Muhammad Rashid
- Muhammad Rashid by Ahmet Abdulaziz

Personal information
- Born: 14 April 1941 Rawalpindi
- Died: 26 January 2009 (aged 67) Rawalpindi
- Resting place: Harley Street Grveyard, Rawalpindi
- Height: 181 cm (5 ft 11 in)
- Weight: 72 kg (159 lb)

Sport
- Sport: Field hockey

Medal record
Representing Pakistan
Olympic Games
| Silver medal – second place | 1964 Tokyo | Team competition |
Asian Games
| Silver medal – second place | 1966 Bangkok | Team competition |

= Muhammad Rashid (field hockey, born 1941) =

Pakistani field hockey player

Muhammad Rashid, known as Rashid Senior, (14 April 1941 – 26 January 2009) was a field hockey player from Pakistan. In certain books and other publications, besides on some websites, his name has been shown as Addul Rashid or Muhammad Abdul Rashid which is incorrect. He played in 1964 Summer Olympics and 1966 Asian Games. Pakistan won silver medal at both these events.

==Suffix Senior==
In 1968, another player Abdul Rashid (field hockey, born 1947) also started playing in the Pakistan hockey team.
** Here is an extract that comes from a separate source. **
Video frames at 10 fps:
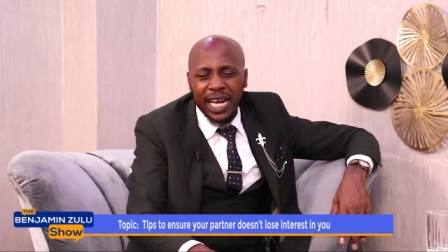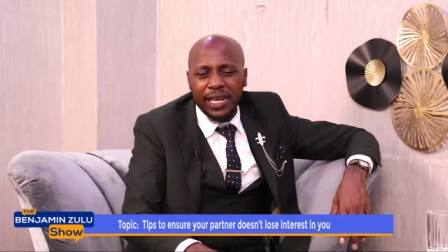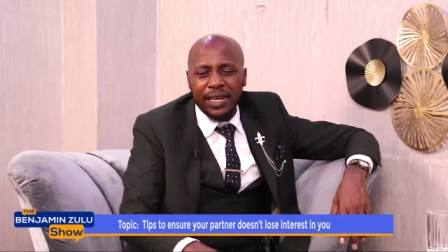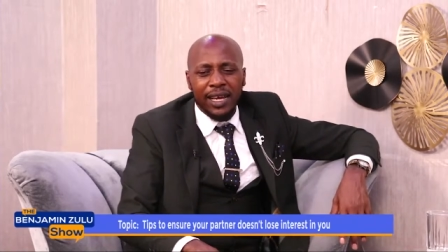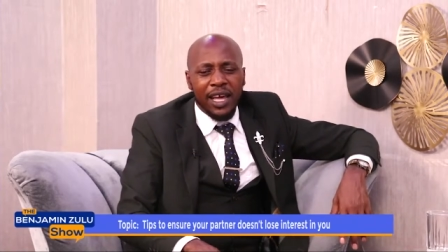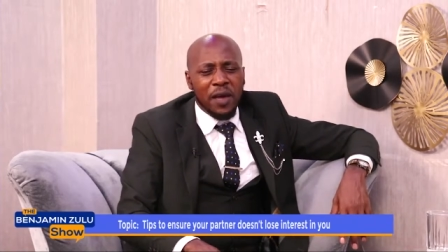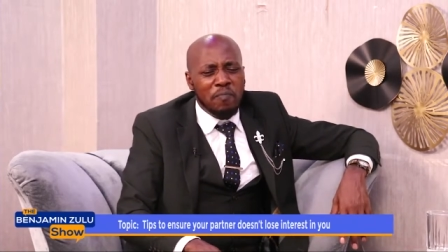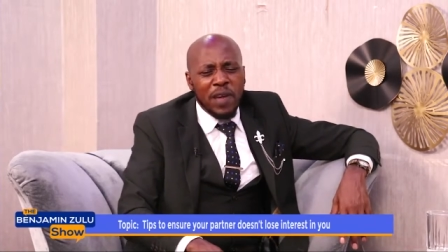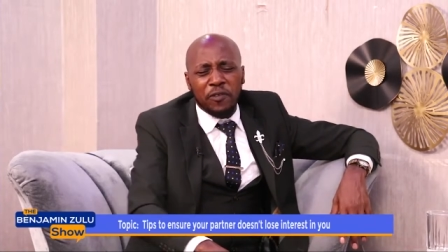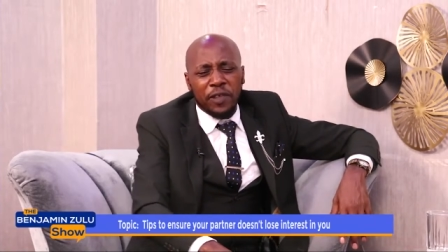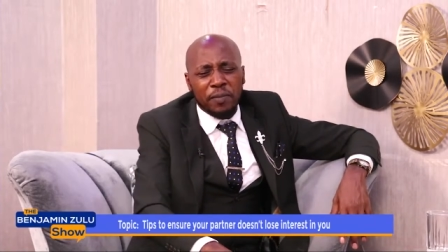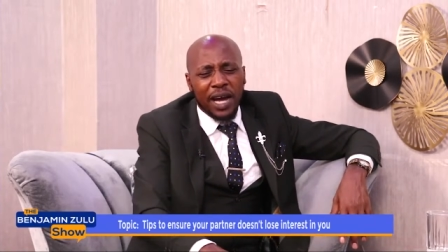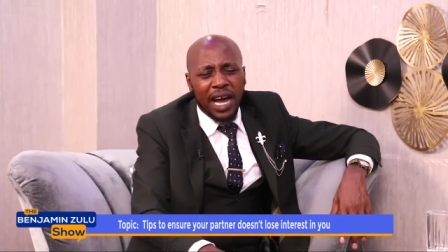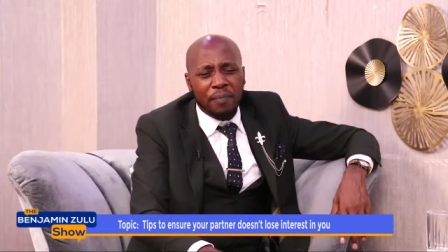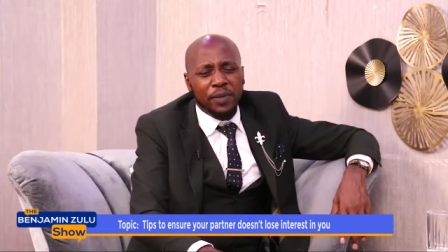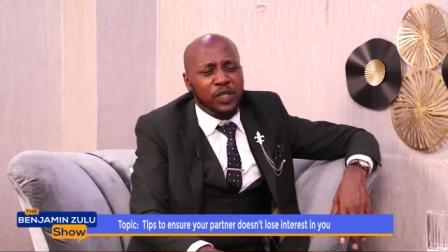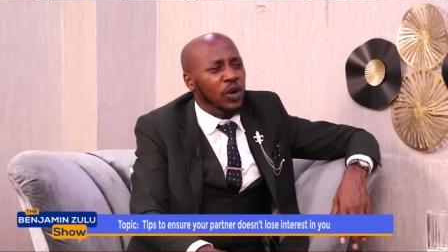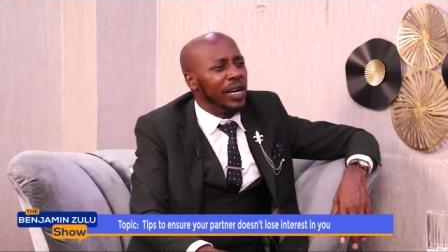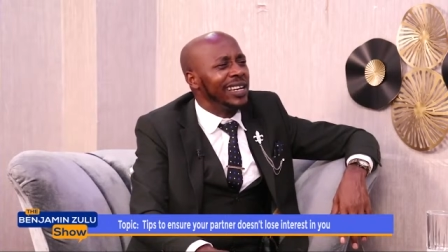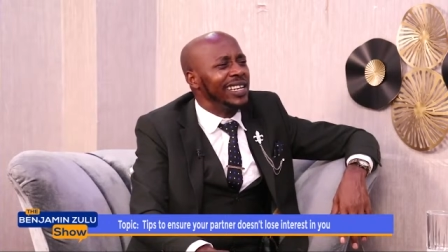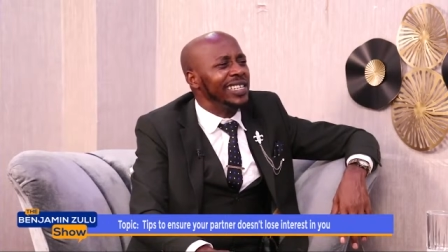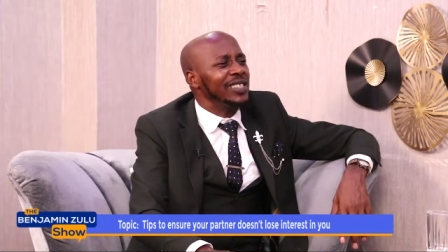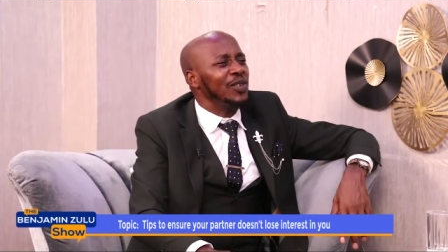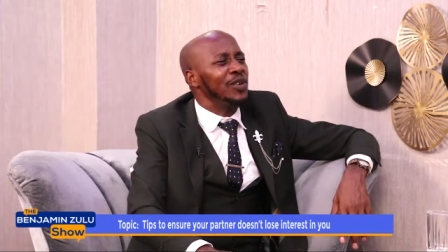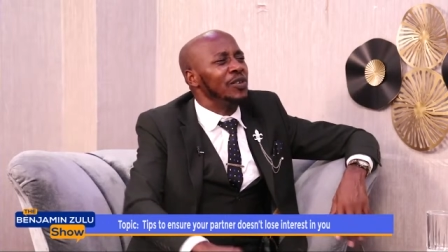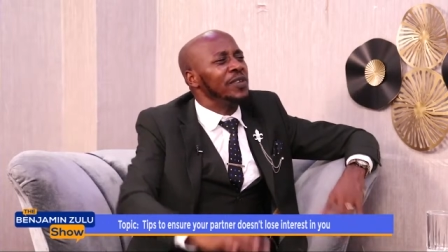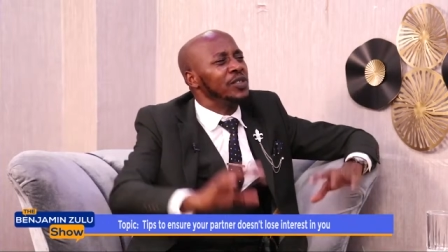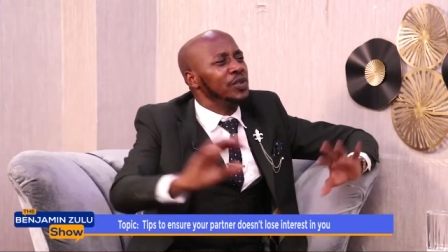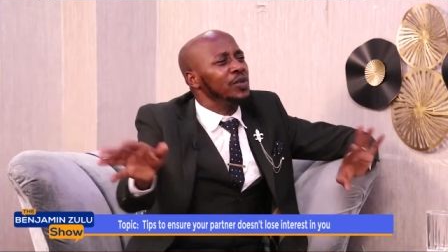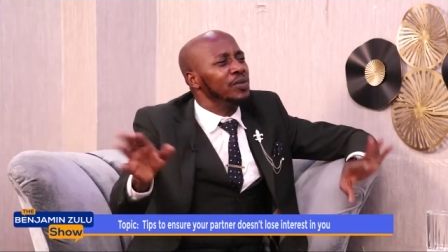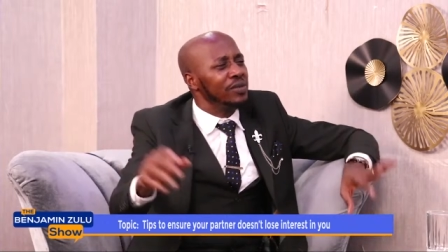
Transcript: And many of them are happy to accredit all of it to you.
Therefore, to differentiate between them, suffixes 'Senior' and 'Junior' were added to their names and they were then on called Rashid Senior and Rashid Junior. Both played together in a number of international matches between 1968 and 1969.

==Death==
Muhammad Rashid died on 26 January 2009 in Rawalpindi. He was laid to rest in the metropolitan's Harley Street Graveyard.